==== Data for review ====
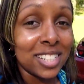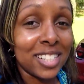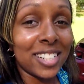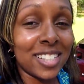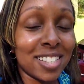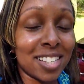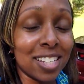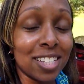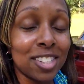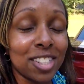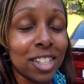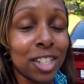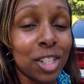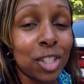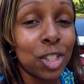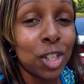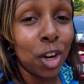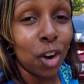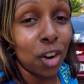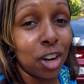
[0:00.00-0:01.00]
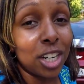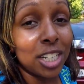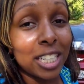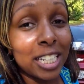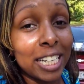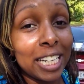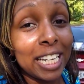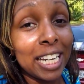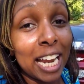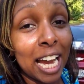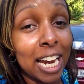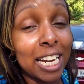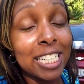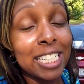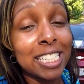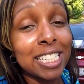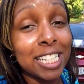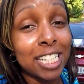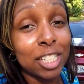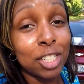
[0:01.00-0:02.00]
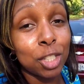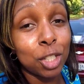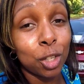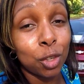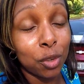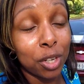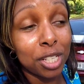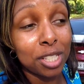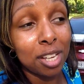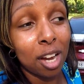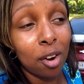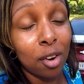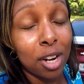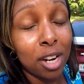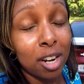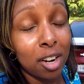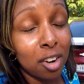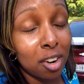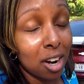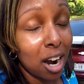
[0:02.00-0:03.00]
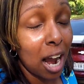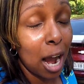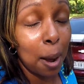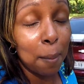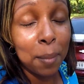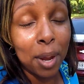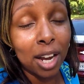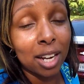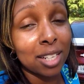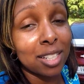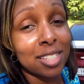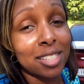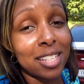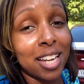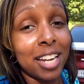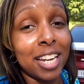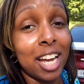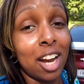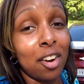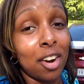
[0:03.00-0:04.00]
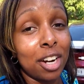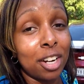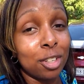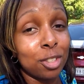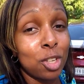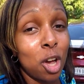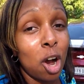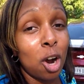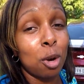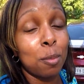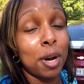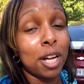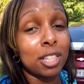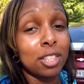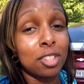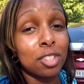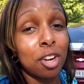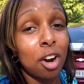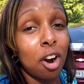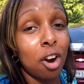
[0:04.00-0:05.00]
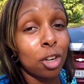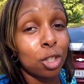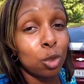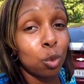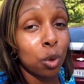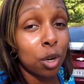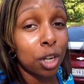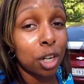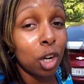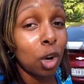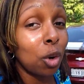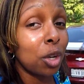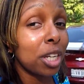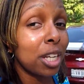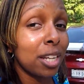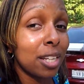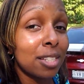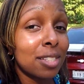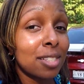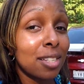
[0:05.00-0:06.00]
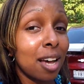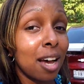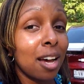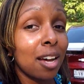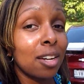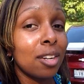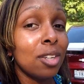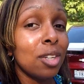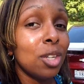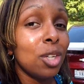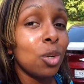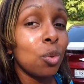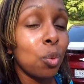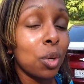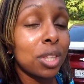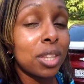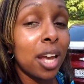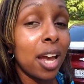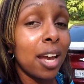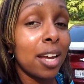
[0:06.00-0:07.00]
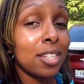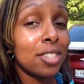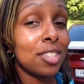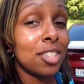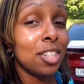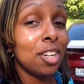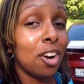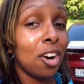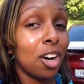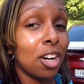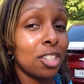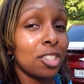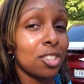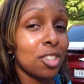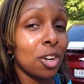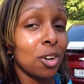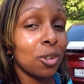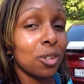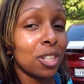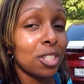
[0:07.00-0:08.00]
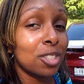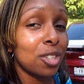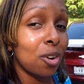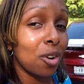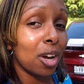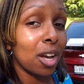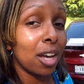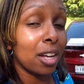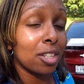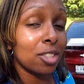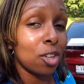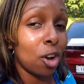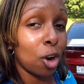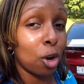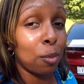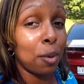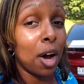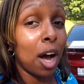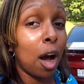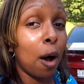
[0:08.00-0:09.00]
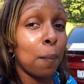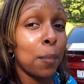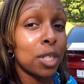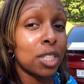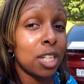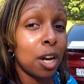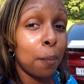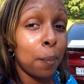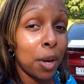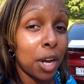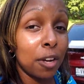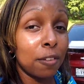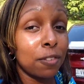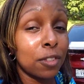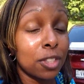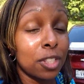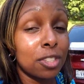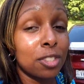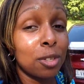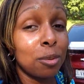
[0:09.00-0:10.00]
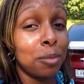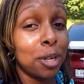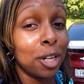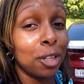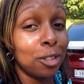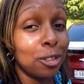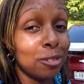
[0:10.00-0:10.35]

since it is currently 96 degrees out here, I'm not going to stand out here and talk about this car. So we're going to go on the inside with the AC on. So let's go ahead and talk about how much I pay for this Camaro.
====
* **Required work**: Since the copy must exclude the pictures, transcribe only the text of the records, word for word.

* **Exercise output**:
[0:00.00-0:01.00]
[0:01.00-0:02.00]
[0:02.00-0:03.00]
[0:03.00-0:04.00]
[0:04.00-0:05.00]
[0:05.00-0:06.00]
[0:06.00-0:07.00]
[0:07.00-0:08.00]
[0:08.00-0:09.00]
[0:09.00-0:10.00]
[0:10.00-0:10.35]

since it is currently 96 degrees out here, I'm not going to stand out here and talk about this car. So we're going to go on the inside with the AC on. So let's go ahead and talk about how much I pay for this Camaro.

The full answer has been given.